Pupillary light reflex eye-tracking data validation from the Q1K pilot

The pupillary light reflex (PLR) assesses autonomic function by measuring pupil diameter in reaction to a light stimulus. 7 studies have previously used the PLR in the context of autism. During the pilot trial of the Quebec 1000 (Q1K) study, we administered the PLR along with a battery of other eye-tracking tasks using a remote eye-tracker. We validated results from the PLR task in our Q1K pilot trial by comparing our results with those from other studies that utilized quantitative pupillometers in clinical settings (Kim et al. 2022). Specifically, we calculated the latency. This is the time taken by the pupil to start constricting in reaction to the light stimulus. We calculated an average PLR of 0.33 +/- 0.053 s. This is higher than the average latency calculated by quantitative pupillometers (0.24-0.28 s). We discuss our calculation methodology and potential improvements.

 

Speaker Biographies:

Christian O’Reilly received his B.Ing (electrical eng.; 2007), his M.Sc.A. (biomedical eng.; 2011), and his Ph.D. (biomedical eng.; 2012) from the École Polytechnique de Montréal where he applied pattern recognition and machine learning to predict brain stroke risks. He was later a postdoctoral fellow at the Center for Advanced Research in Sleep Medicine of the Hôpital du Sacré-Coeur/Université de Montréal (2012-2014) and then an NSERC postdoctoral fellow at McGill's Brain Imaging Center (2014-2015) where he worked on characterizing EEG sleep transients, their sources, and their functional connectivity. During this period, he also was a visiting scholar in Pr. K. Friston's laboratory at the University College of London to study effective connectivity during sleep transients using the Dynamic Causal Modelling approach. He later took on a six-month fellowship with the Pr. M. Elsabbagh on functional connectivity in autism after which he moved to Switzerland to work for the internationally renowned Blue Brain project (EPFL; 2015-2018) where he led the project on large-scale biophysically-detailed modeling of the thalamocortical loop. In 2020, he resumed his collaboration with Dr. Elsabbagh as a research associate at the Azrieli Centre for Autism Research (McGill) where he studied brain connectivity in autism and related neurodevelopmental disorders.

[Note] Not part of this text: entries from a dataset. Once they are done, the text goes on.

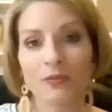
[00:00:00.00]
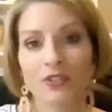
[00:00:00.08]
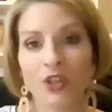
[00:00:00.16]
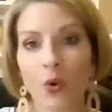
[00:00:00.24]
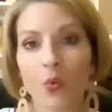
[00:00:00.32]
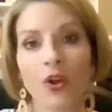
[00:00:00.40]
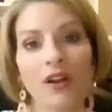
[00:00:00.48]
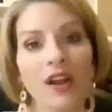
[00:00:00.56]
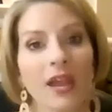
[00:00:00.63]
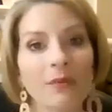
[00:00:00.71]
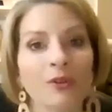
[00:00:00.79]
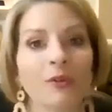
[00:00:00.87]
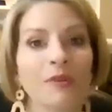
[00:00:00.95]
So we're
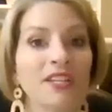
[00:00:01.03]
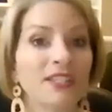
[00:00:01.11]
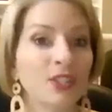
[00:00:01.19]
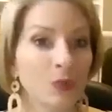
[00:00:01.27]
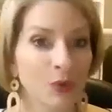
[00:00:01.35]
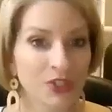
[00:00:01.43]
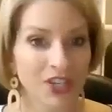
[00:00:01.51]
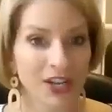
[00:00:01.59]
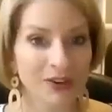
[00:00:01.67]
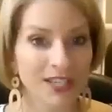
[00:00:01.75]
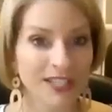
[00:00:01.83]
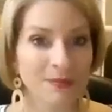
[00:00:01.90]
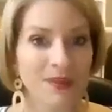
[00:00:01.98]
able to be super
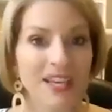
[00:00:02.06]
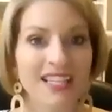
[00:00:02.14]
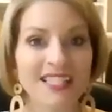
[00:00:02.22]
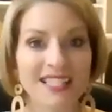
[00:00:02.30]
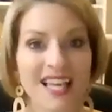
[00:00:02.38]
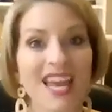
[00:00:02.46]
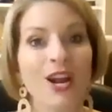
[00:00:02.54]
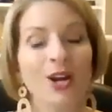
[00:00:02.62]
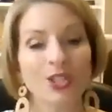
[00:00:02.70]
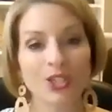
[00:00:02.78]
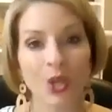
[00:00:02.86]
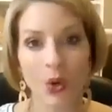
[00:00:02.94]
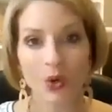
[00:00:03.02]
generous because they
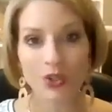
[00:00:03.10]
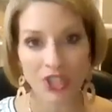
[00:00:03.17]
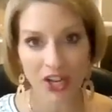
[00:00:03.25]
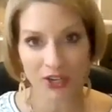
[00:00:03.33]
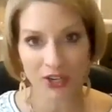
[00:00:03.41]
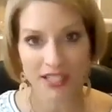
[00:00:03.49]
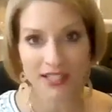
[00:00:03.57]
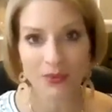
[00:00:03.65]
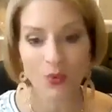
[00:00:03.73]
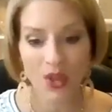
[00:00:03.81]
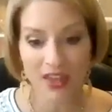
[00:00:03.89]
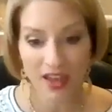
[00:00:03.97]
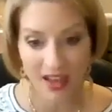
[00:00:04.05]
are so generous
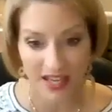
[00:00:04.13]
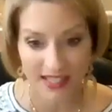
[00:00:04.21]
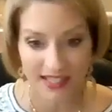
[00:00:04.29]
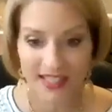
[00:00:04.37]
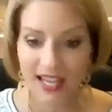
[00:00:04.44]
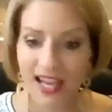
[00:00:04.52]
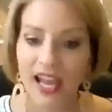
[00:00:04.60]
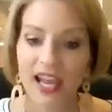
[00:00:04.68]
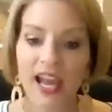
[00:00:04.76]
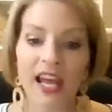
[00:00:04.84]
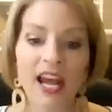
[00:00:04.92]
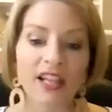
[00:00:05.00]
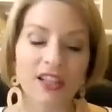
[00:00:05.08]
with us.
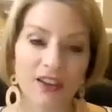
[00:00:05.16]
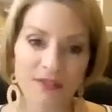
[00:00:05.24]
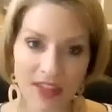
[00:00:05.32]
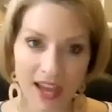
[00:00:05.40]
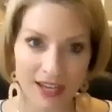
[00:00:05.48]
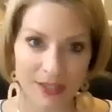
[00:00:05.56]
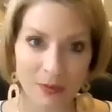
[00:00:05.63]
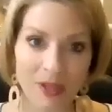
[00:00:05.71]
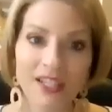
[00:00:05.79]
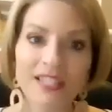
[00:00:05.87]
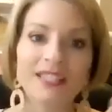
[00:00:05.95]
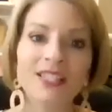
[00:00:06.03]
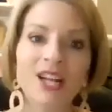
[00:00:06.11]
And I love that.
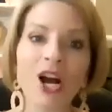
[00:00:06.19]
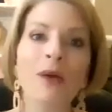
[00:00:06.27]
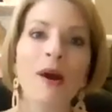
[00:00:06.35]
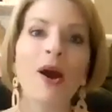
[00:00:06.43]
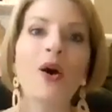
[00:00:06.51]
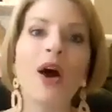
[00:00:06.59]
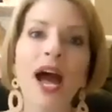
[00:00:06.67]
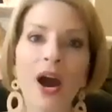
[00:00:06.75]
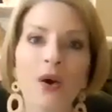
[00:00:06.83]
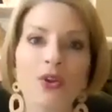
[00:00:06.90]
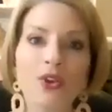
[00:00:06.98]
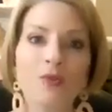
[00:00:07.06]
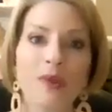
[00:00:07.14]
But let's talk about
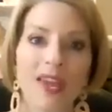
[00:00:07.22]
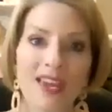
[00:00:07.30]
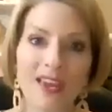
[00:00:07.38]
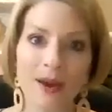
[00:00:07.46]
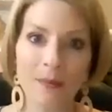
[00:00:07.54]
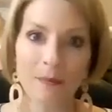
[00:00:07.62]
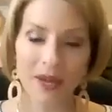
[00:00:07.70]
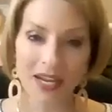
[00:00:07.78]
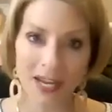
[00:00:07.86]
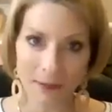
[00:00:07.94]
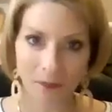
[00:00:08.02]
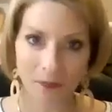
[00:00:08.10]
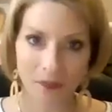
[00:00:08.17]
how you make
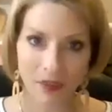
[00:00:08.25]
money,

Since 2021, Christian joined the Department of Computer Science and Engineering, the Artificial Intelligence Institute, the Institute for Mind and Brain, and the Carolina Autism and Neurodevelopmental Research Center at the University of South Carolina as an assistant professor. He chaired the Q1K Experimental Group from 2020 to 2024.

 

Diksha Srishyla is a PhD student under the supervision of Christian O’Reilly at the University of South Carolina.

 

About the TACC-Q1K Research Forum:

TACC-Q1K Research Forums showcase the diverse work of TACC and Q1K members, and foster opportunities for collaboration and knowledge exchange around ongoing work in neurodevelopmental research and across disciplines.